=== Information given ===
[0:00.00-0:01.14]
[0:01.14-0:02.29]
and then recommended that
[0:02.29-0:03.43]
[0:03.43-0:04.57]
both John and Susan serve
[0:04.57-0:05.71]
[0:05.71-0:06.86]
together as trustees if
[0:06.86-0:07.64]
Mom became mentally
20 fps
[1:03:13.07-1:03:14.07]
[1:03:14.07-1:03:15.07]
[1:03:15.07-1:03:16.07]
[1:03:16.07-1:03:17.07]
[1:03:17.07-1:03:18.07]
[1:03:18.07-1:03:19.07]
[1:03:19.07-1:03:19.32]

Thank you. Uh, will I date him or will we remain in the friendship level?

=== Aim of the task ===
Every entry must be retyped in full, exactly as given.

=== Result of this task ===
[0:00.00-0:01.14]
[0:01.14-0:02.29]
and then recommended that
[0:02.29-0:03.43]
[0:03.43-0:04.57]
both John and Susan serve
[0:04.57-0:05.71]
[0:05.71-0:06.86]
together as trustees if
[0:06.86-0:07.64]
Mom became mentally
20 fps
[1:03:13.07-1:03:14.07]
[1:03:14.07-1:03:15.07]
[1:03:15.07-1:03:16.07]
[1:03:16.07-1:03:17.07]
[1:03:17.07-1:03:18.07]
[1:03:18.07-1:03:19.07]
[1:03:19.07-1:03:19.32]

Thank you. Uh, will I date him or will we remain in the friendship level?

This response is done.